━━━ Input records
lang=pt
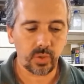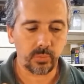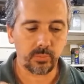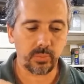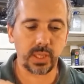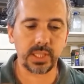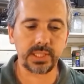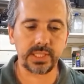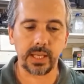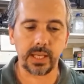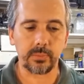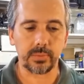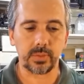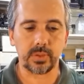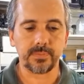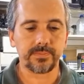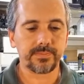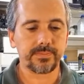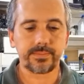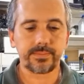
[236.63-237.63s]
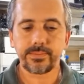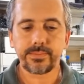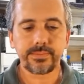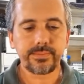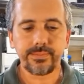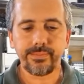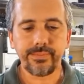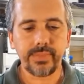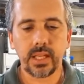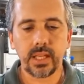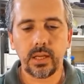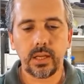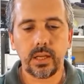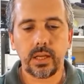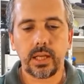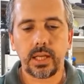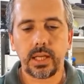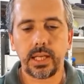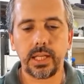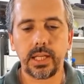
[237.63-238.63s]
Por exemplo,
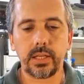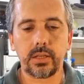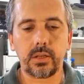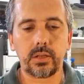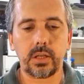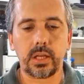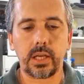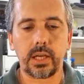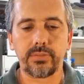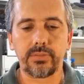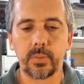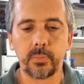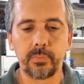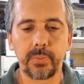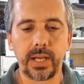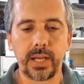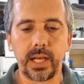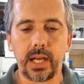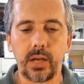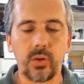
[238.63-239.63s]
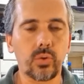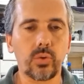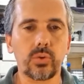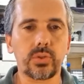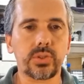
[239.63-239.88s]
ele, é, vamos pegar o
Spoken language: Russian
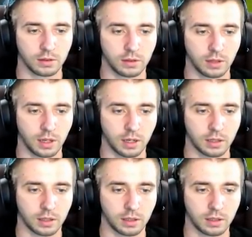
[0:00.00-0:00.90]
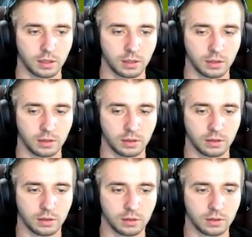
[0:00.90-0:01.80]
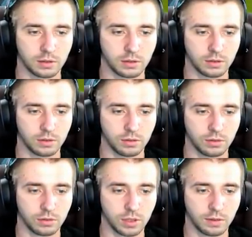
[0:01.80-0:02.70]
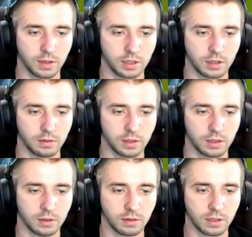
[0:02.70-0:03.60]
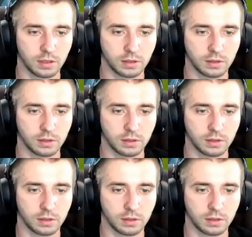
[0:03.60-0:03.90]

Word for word: Так. Ну, давай, давай, давай.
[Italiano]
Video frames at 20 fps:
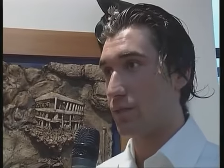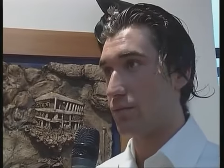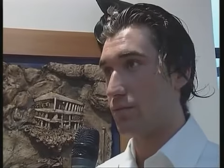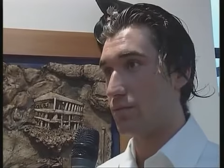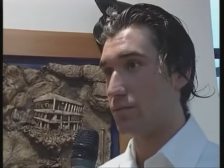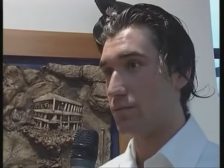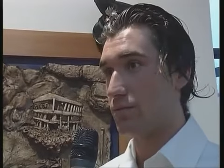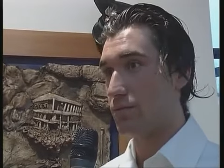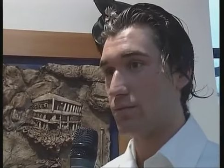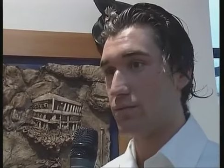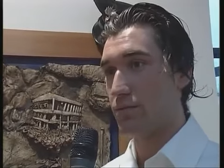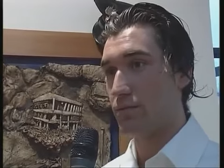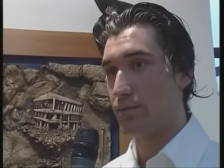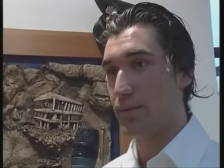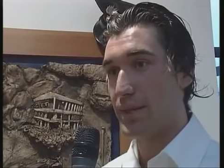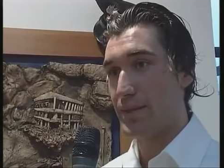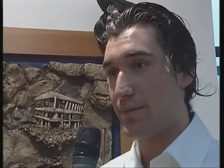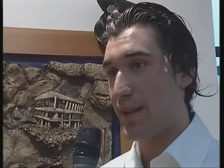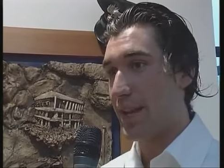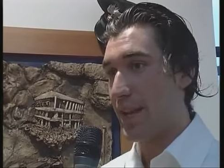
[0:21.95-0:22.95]
mh, mm,
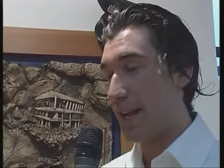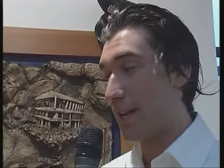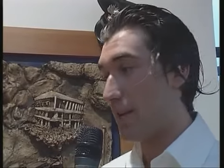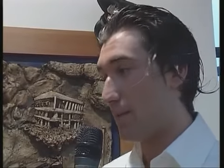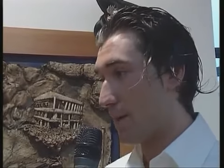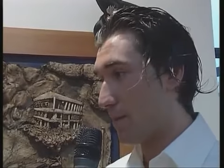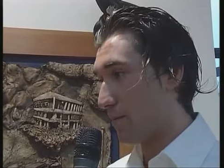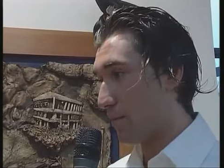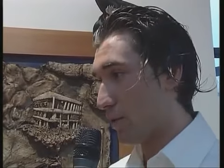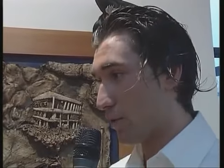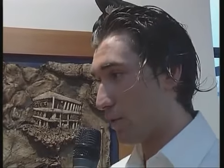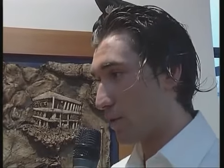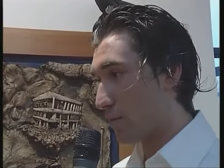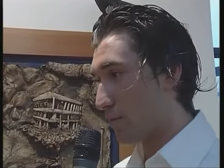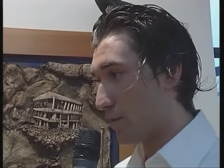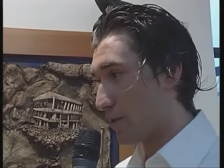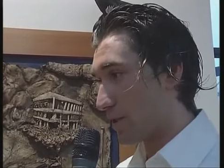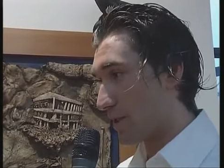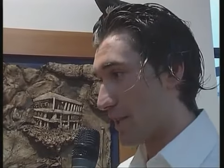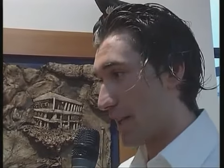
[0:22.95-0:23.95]
per me l'anima è molto
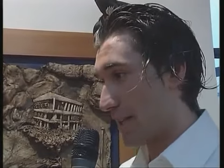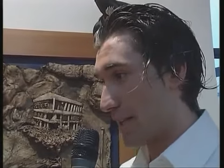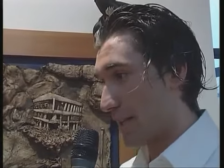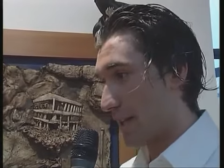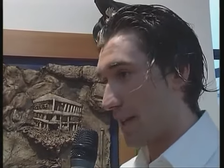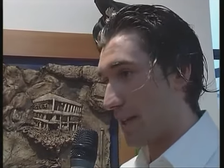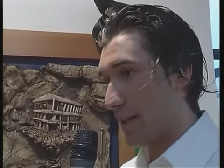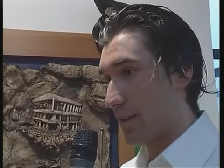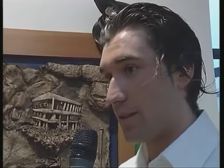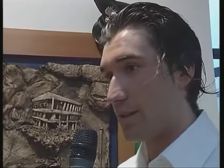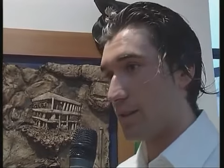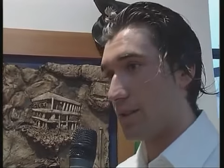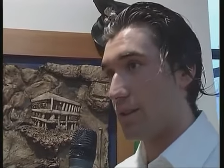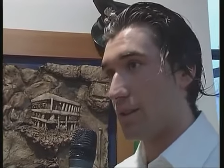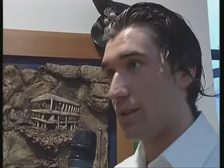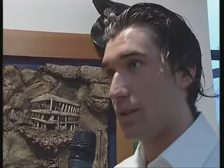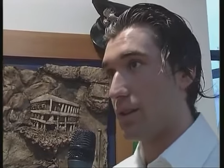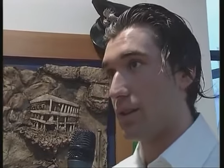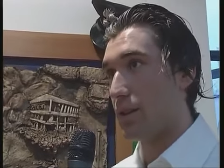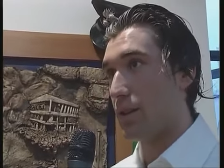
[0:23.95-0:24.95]
importante
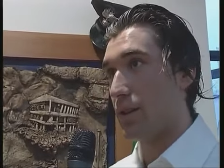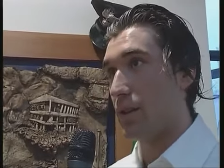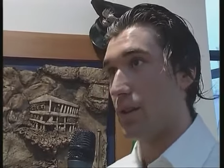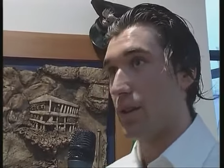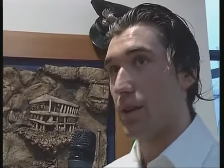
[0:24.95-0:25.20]
eh,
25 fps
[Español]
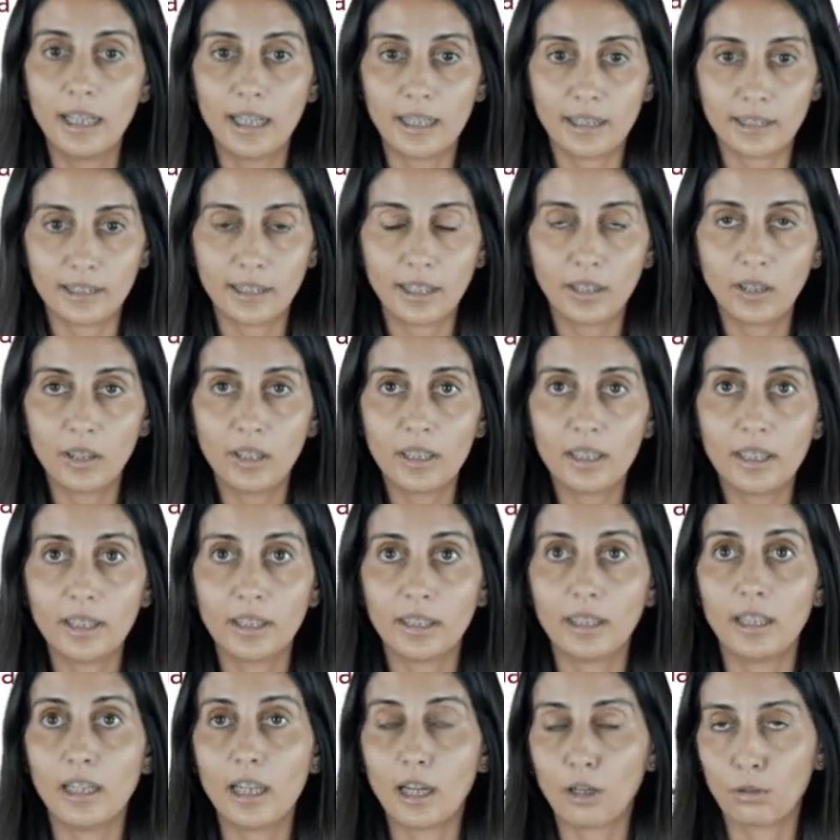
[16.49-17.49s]
es
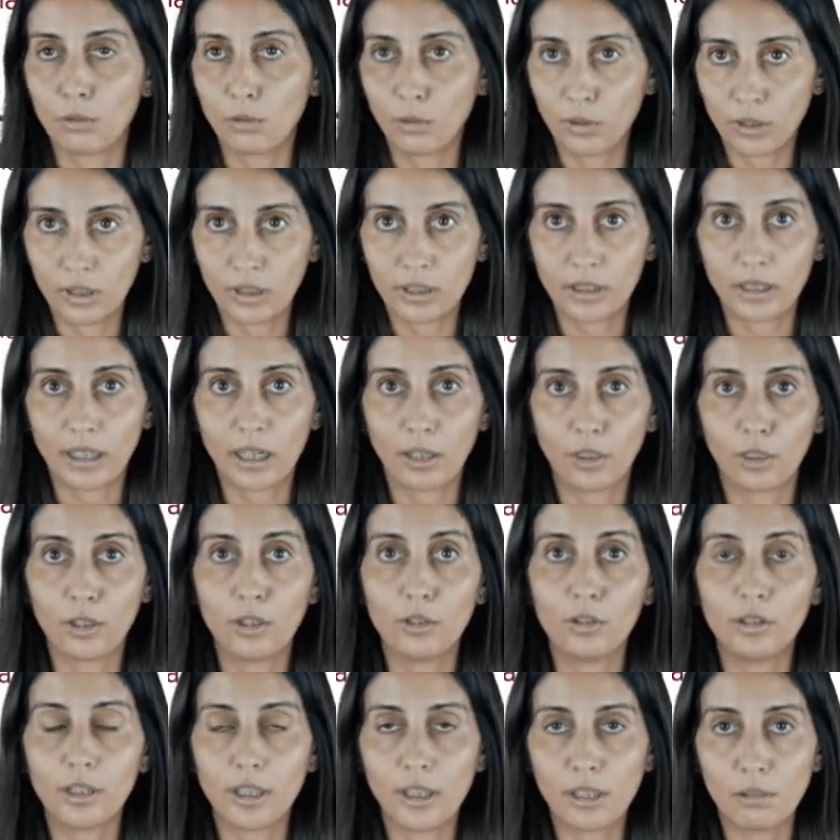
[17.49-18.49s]
decir, que la
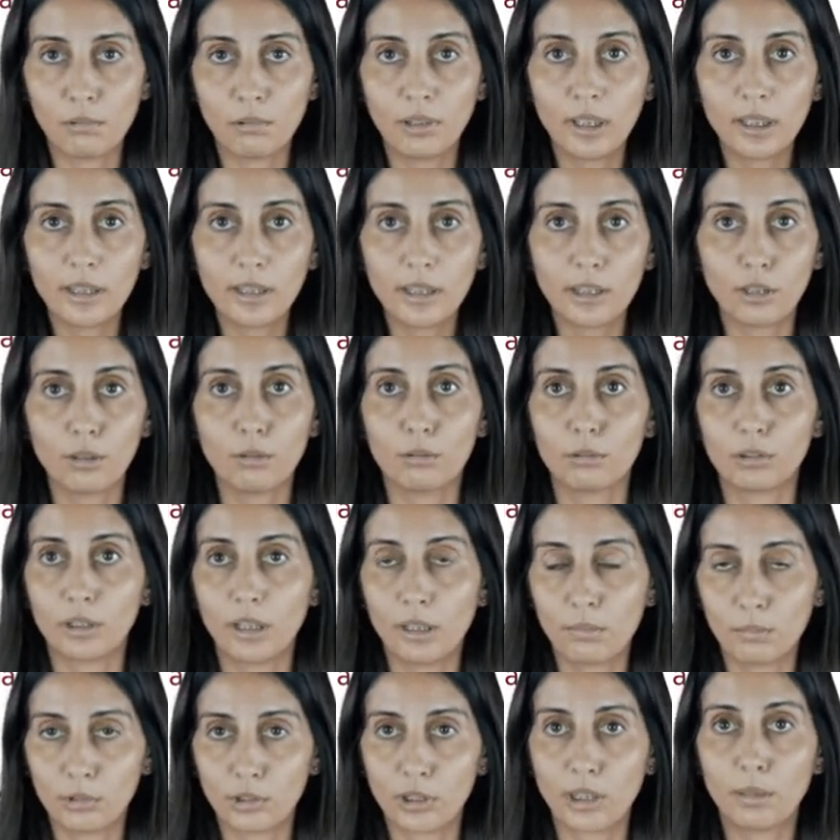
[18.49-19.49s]
concentración de diuréticos
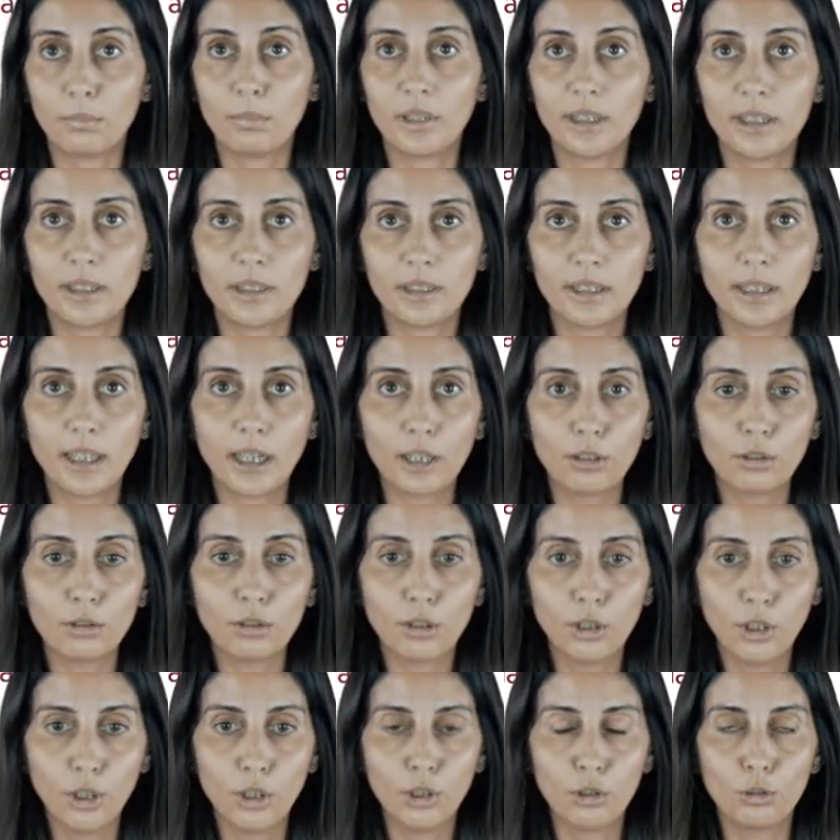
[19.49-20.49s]
que hemos administrado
━━━━━━
§ **What you need to do**
Leave out every picture and copy, exactly as written, the lines from the one with "Word for word: Так. Ну, давай, давай, давай." through the end of the records above.

§ **Answer for the task**
Word for word: Так. Ну, давай, давай, давай.
[Italiano]
Video frames at 20 fps:
[0:21.95-0:22.95]
mh, mm,
[0:22.95-0:23.95]
per me l'anima è molto
[0:23.95-0:24.95]
importante
[0:24.95-0:25.20]
eh,
25 fps
[Español]
[16.49-17.49s]
es
[17.49-18.49s]
decir, que la
[18.49-19.49s]
concentración de diuréticos
[19.49-20.49s]
que hemos administrado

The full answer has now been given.